Sunday, June 24, 2007

I can has hyperforeignizations?

Some days you pick up the Times and wonder what was going on in the deskly mind:

Until recently, the Jordanian side of the Dead Sea was not much more than a barren stretch of land, biblically sacred but inhabited mostly by Bedouin goatherd.

Must ... make ... noun ... plural. Oh noes! Secret Meaning already is plural! Must ... remove ... -s! Oops, amputated wrong plural marker. Or maybe Safire's malign influence is metastatizing outward from the Magazine and we're reading "Bedouin" as the noun and "goatherd" as the modifier: the "attorneys general" or "Whoppers Junior" effect.

In the confusion there, somebody missed the joke, which is that "goatherd" already has a plural. It is "goatherds." As in "Chapter 11: Of what befell Don Quixote with certain goatherds." So does "bedouin" ("bedouins"), wherein things get slightly more entertaining.

True, "badawin" is a plural form of "badawi," a desert-dweller (although the Wehr and Cowan dictionary gives a nice clear hint about the status of the English noun when it defines "badawi" as "a Bedouin"). Here's what the OED says about how we got it:

First known to Europeans in Crusading times. The plural, being of most frequent use, was adapted in med.L. as bedu ni, bedewni, It. beduini, baduini, whence a sing. L. bedunus, It. beduino, F. beduin, etc.

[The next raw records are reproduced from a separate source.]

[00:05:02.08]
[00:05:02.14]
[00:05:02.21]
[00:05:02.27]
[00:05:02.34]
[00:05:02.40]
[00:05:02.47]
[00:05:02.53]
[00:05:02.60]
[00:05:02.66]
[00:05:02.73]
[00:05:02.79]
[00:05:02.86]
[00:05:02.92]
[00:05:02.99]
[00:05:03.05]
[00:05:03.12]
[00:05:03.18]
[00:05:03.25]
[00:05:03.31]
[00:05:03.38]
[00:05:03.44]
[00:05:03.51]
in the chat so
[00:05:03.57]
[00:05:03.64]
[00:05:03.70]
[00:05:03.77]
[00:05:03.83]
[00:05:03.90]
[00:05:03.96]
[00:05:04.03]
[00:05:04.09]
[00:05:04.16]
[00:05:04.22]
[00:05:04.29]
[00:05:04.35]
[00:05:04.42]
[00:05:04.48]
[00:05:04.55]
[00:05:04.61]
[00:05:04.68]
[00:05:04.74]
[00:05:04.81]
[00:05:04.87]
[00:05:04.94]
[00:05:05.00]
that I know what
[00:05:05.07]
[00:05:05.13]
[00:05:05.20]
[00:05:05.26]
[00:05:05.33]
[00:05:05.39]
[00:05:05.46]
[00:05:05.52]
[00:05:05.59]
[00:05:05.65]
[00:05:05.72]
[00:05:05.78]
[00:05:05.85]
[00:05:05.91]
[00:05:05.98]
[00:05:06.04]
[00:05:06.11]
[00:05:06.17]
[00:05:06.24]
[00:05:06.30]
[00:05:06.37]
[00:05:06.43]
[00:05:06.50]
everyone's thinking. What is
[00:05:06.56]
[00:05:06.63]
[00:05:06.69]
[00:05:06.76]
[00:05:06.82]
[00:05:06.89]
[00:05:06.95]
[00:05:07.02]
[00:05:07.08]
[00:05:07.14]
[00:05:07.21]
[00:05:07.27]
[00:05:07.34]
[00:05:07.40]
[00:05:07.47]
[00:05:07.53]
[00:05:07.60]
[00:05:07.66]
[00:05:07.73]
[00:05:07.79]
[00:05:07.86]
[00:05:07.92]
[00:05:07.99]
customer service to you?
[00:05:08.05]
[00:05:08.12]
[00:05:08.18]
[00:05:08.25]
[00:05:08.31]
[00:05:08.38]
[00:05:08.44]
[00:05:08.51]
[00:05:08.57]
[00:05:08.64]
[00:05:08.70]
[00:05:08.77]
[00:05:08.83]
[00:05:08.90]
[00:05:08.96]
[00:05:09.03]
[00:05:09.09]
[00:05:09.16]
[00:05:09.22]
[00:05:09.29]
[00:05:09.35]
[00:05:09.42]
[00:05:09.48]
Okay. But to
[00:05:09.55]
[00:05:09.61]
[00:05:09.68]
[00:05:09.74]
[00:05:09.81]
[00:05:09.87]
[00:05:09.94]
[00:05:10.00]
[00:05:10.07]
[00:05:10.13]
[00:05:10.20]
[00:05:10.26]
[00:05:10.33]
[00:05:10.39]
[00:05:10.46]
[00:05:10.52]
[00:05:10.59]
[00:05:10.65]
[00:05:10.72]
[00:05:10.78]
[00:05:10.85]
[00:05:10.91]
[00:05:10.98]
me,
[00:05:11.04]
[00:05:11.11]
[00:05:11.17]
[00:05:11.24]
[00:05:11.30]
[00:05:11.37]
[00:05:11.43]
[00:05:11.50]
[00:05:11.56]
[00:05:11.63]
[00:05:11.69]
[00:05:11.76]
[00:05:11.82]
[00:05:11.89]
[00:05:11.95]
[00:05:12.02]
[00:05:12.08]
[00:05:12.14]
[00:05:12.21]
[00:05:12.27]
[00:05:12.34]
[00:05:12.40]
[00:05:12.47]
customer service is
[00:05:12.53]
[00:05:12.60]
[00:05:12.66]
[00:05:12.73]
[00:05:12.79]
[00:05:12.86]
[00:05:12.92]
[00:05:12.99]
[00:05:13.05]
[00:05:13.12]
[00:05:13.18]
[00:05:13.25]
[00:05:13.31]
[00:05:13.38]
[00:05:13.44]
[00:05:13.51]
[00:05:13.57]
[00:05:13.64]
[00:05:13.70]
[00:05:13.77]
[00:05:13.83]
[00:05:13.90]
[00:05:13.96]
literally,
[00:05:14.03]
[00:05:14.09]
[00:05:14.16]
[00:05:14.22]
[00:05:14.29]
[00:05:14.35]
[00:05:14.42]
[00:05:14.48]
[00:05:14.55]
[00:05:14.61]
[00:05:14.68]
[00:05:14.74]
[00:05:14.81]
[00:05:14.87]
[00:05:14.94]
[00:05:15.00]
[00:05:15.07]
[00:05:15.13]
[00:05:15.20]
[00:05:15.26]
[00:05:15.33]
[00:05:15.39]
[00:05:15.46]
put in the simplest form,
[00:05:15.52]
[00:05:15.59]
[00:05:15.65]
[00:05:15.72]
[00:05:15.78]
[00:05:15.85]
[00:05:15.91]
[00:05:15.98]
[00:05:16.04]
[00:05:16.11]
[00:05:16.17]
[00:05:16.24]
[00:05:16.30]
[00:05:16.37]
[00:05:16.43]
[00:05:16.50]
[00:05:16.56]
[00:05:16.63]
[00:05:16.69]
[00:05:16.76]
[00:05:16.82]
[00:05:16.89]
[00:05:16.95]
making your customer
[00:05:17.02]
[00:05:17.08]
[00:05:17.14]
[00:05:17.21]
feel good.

And forms of "Bedouins" have been showing up in English for six centuries now: Bedoynes, Bedwins and Bedonians (hail, hail Bedonia!) among them. So even if the Safire effect was in play, it should have produced "Bedouins goatherd," since even at the Times you probably couldn't get away with "Bedouins goatherds." Although it'd be fun to try.

Anyway, one can only hope the high-level debates over how to pluralize what in the lede didn't leave the editors' guard down when this one came along:

Although Westerners may harbor suspicions — or perhaps guilt — about lounging seaside in an Arab country wedged between the West Bank and Iraq, the spagoers are attracted by Jordan’s reputation as a moderate and safe country, whose people are imbued with a Bedouin sense of hospitality.

It might have been nice of the desk to remind the writer that not all "Westerners" are Americans (though maybe he meant "badawins who live on the West Bank of the Hudson," rather than "people from countries where the prestige press doesn't fan irrational paranoia"). But the "guilt" part -- I'm trying to convince myself that's merely stupid, rather than blitheringly ethnocentric to the point of being racist, and not having a lot of success. You?

1 Comments:

Anonymous Anonymous said...

The "guilt" is much less bothersome to me than is the "harbor suspicions" phrase. That looks much more like the writer was meaning Americans. Rich people everywhere tend to have a twinge of guilt when lazing about in poverty-riddled areas, but they spend their money and salve their consciences. I imagine that tourism runs up and down with the unpeaceful flareups, but Europeans have a fair tourist population in the Mideast.